If nothing else, having APCa is a test of one's will to live. You can reduce morbidity odds by lots of resistance/cardio exercise. Going with a heart and cancer friendly diet is also highly recommended as it would be a shame to just give up and let other unpleasant fatal maladies take you out too soon, if your PCa doesn't. Ask your doctors for aggressive treatment.

Speaking of treatment, triplet therapy (ADT/abiraterone/chemo) was shown to help even cases with lower tumor loading.

The name of the game is to survive until better treatments are available. The treatment landscape has already changed a lot since my Dx in late 2021. So far I am fortunate to be an exceptional responder to RT + doublet therapy, but I try to keep current as well as I can.

Regarding RT, were you told you were not a candidate by an RO? Today's RT is very precise and can radiate individual tumors no problem. Have you had a PSMA PET/CT scan?

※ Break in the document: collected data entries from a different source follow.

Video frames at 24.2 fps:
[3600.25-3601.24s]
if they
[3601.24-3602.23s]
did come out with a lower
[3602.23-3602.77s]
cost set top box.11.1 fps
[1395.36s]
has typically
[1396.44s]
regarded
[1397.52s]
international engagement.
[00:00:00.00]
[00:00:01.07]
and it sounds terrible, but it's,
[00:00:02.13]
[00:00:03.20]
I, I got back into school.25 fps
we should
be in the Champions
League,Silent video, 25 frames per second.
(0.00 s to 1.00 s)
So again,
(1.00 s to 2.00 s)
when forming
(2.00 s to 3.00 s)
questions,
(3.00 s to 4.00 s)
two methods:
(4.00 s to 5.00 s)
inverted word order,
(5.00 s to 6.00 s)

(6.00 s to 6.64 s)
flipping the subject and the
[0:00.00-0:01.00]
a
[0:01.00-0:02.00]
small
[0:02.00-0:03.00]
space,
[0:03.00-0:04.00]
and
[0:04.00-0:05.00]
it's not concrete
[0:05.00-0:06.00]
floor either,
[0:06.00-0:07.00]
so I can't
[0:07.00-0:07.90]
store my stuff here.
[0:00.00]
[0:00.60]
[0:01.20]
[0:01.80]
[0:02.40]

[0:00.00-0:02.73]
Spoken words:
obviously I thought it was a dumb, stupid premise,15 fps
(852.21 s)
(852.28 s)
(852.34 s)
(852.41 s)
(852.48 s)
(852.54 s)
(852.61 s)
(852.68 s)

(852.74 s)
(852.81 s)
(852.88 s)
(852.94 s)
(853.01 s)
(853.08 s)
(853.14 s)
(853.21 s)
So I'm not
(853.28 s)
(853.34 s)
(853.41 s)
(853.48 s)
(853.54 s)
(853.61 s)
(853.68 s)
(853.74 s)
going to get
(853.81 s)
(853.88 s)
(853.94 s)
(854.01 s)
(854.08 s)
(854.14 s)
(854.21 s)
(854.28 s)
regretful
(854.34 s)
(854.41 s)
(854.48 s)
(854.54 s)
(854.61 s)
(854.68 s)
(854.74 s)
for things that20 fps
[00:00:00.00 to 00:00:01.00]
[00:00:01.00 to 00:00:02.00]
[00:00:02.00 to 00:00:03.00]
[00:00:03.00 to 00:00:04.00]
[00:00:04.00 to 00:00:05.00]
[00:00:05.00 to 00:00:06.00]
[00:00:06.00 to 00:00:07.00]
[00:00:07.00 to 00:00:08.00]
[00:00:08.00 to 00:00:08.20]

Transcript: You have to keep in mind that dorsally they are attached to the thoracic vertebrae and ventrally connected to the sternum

Another route is to see if you are eligible for trials, ideally giving you early access to treatments already proven out in more extreme cases. Many love cases like yours.

Crwatapc profile image
Crwatapc

Prior RT places me at very high risk for significant toxicity to bladder and rectum - quality of life issue. Don’t want to end up with 1 to 2 external bags in light of the fact that external beam radiation may not even accomplish any thing at all. I likely have micro metastatic disease and the rad onc said the risk to radiate me was too high.